_Your goal:_
Reproduce the listing below as it stands. Leave out each image.

─── Dataset ───

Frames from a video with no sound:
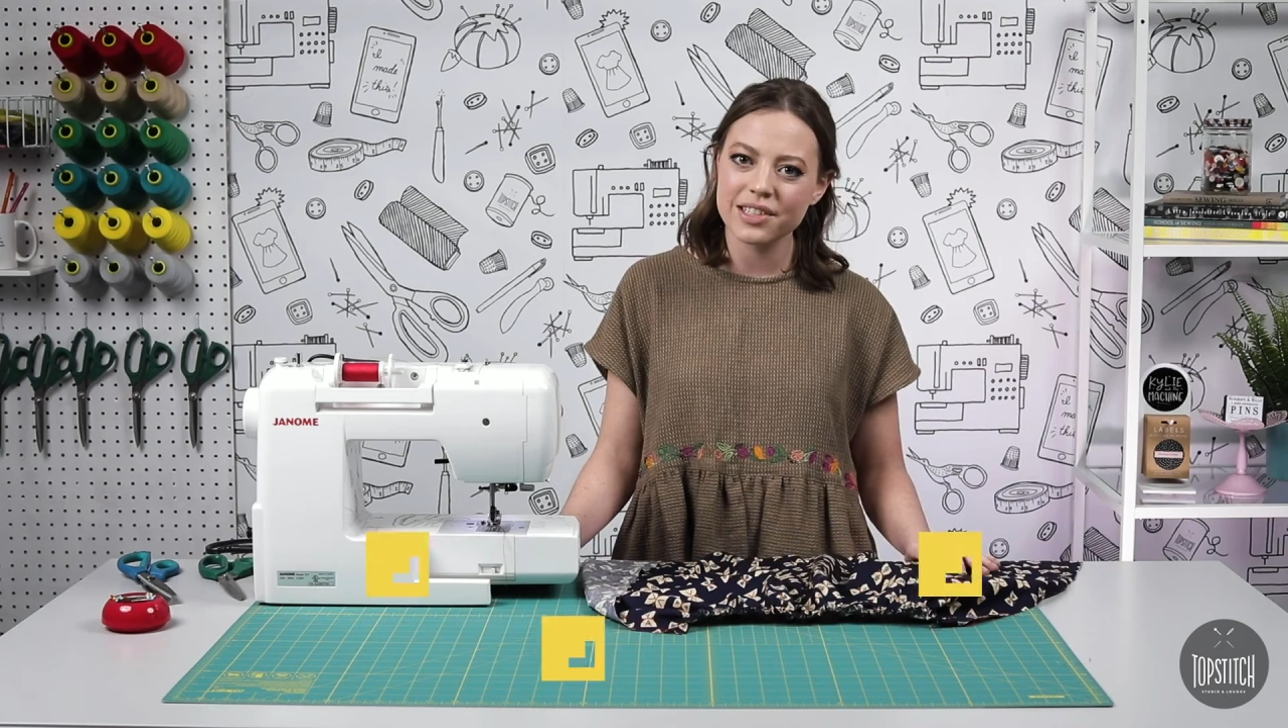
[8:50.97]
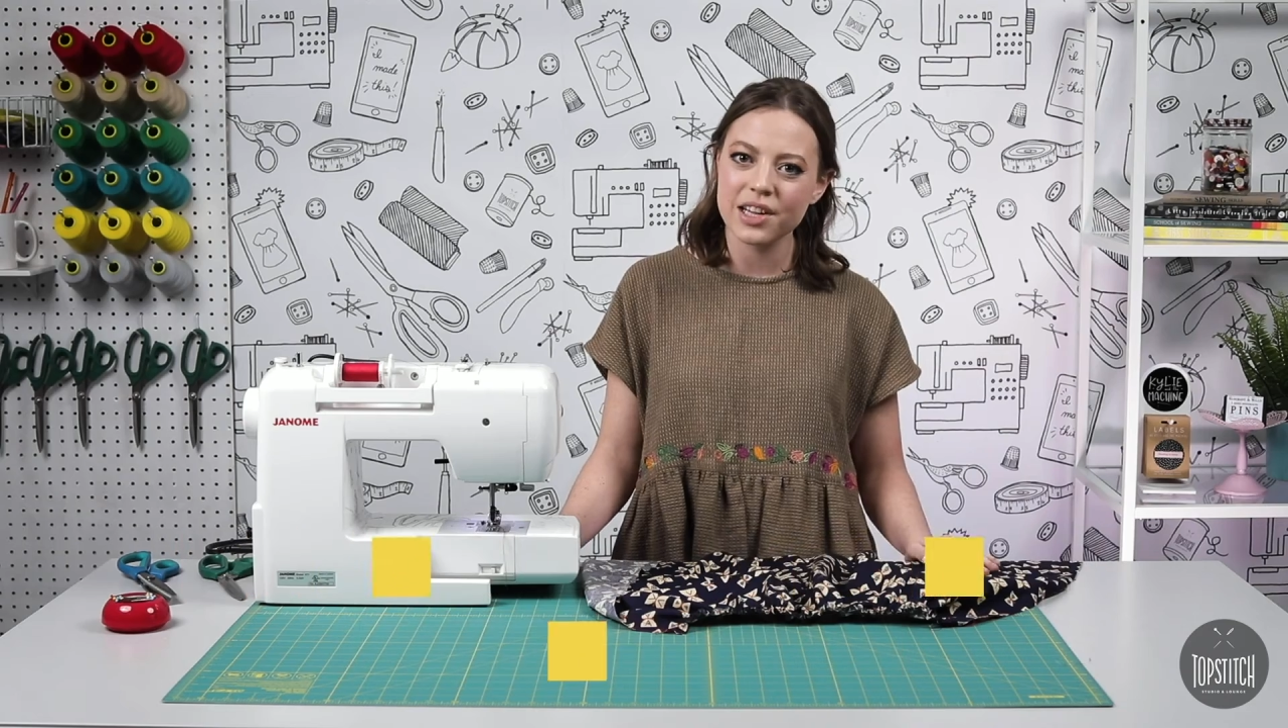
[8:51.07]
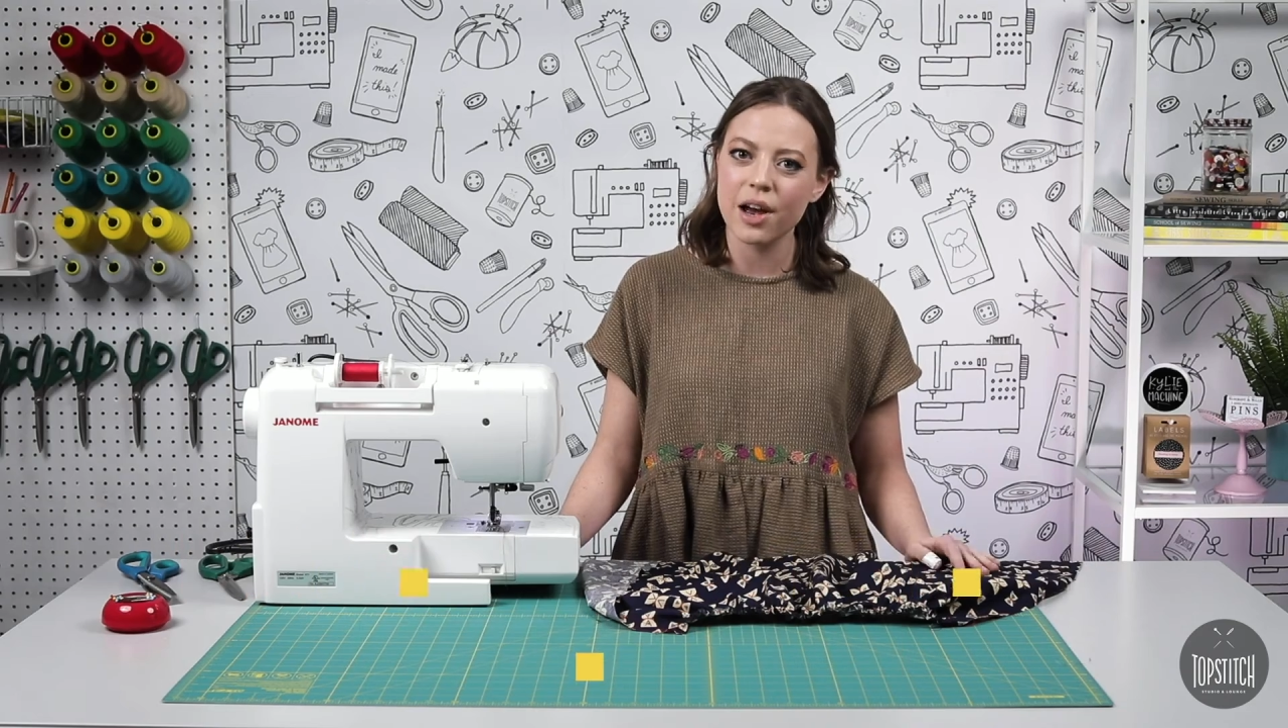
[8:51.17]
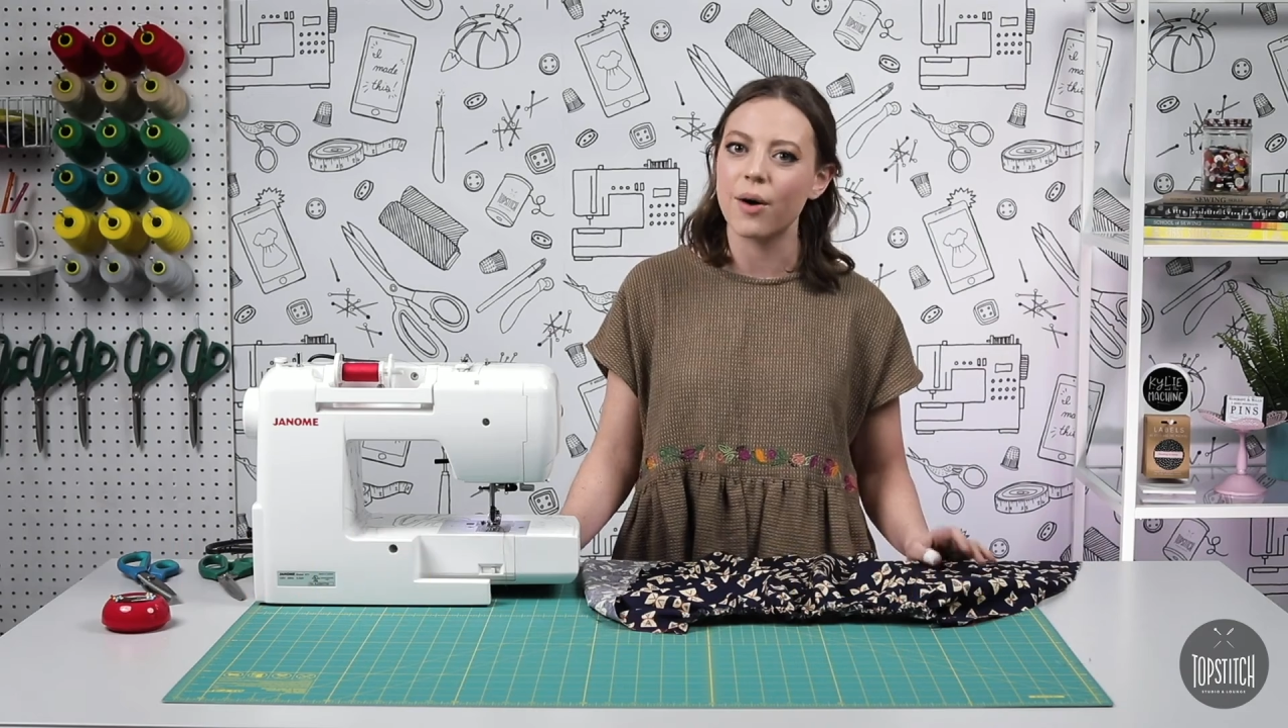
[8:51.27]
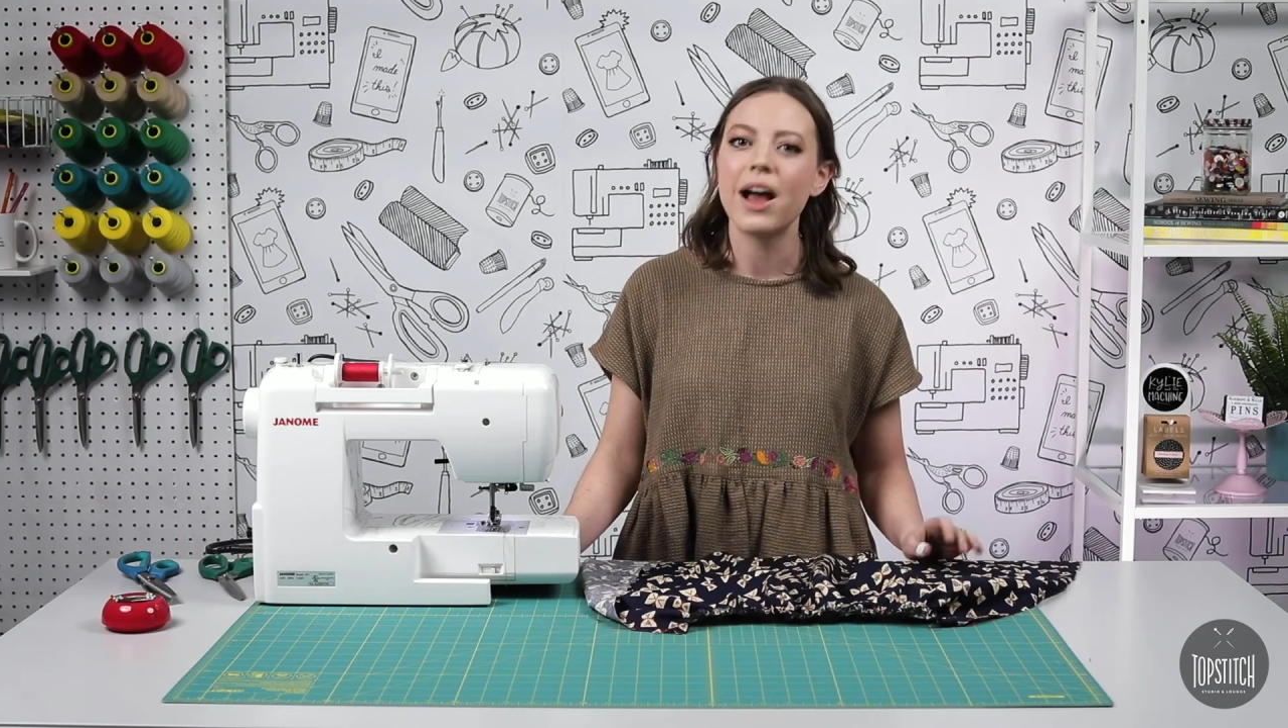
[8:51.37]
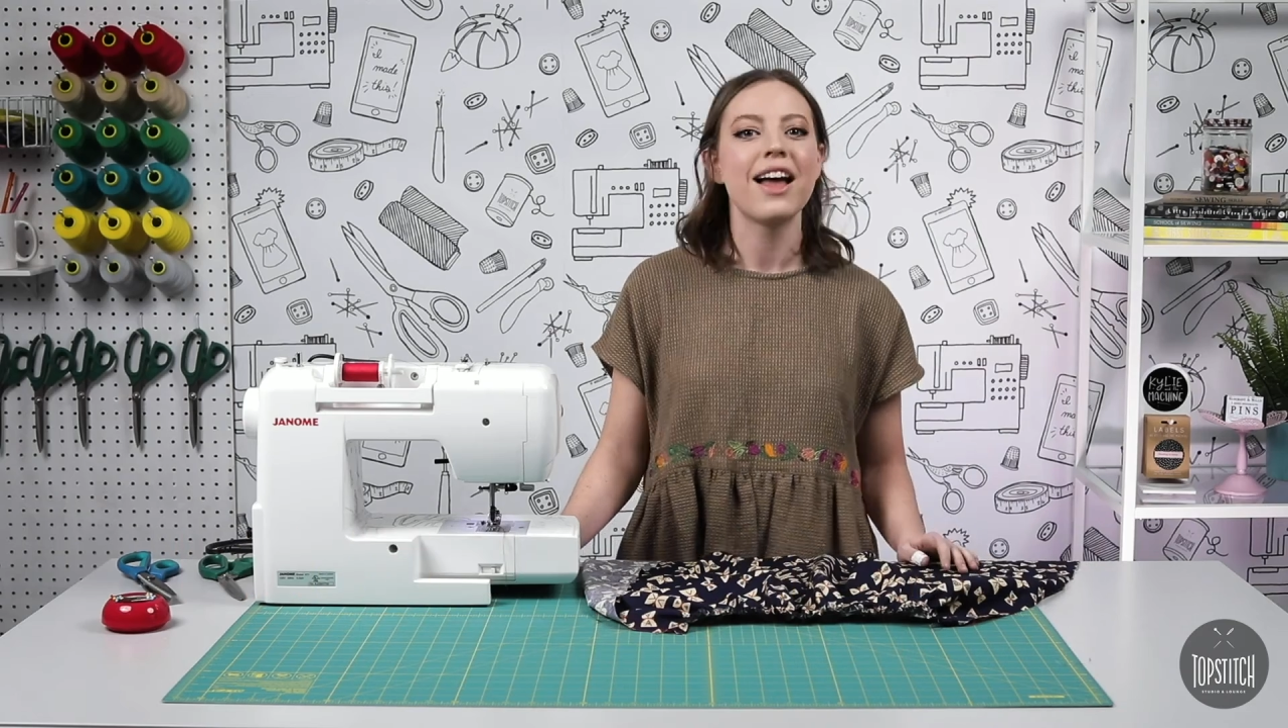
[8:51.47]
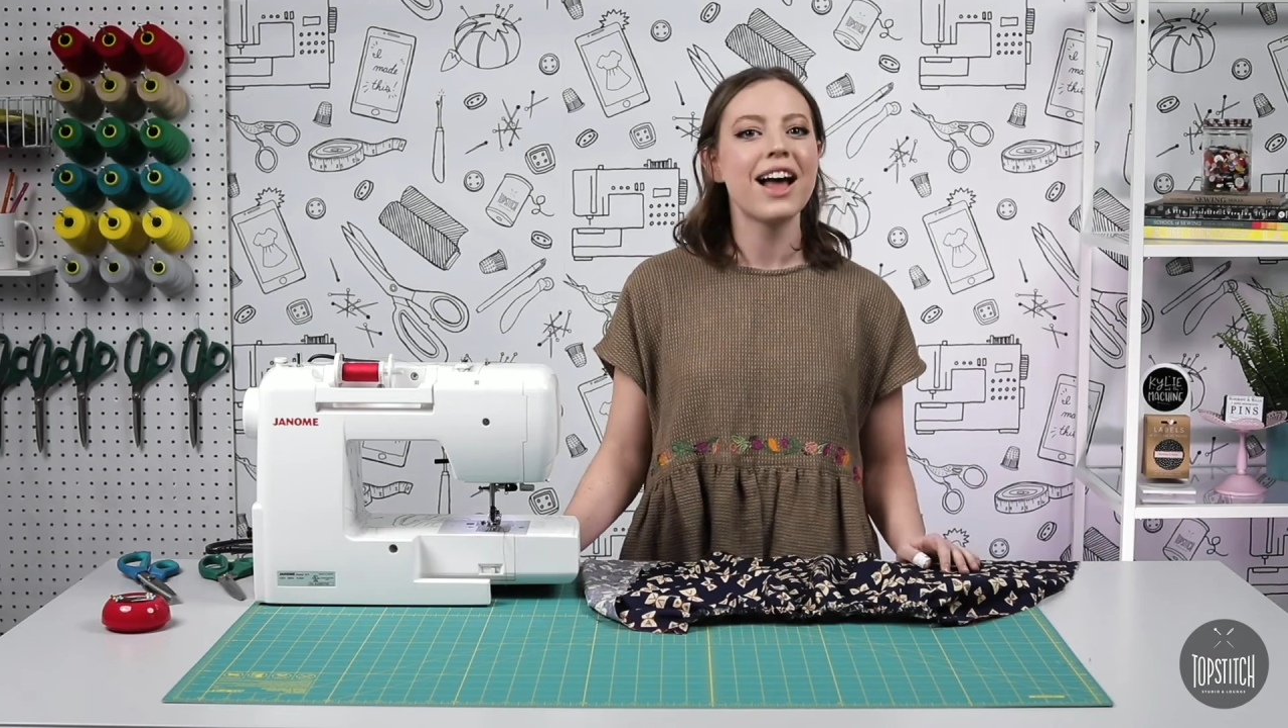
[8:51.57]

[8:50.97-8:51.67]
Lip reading: to sew.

───

_Expected answer:_
Frames from a video with no sound:
[8:50.97]
[8:51.07]
[8:51.17]
[8:51.27]
[8:51.37]
[8:51.47]
[8:51.57]

[8:50.97-8:51.67]
Lip reading: to sew.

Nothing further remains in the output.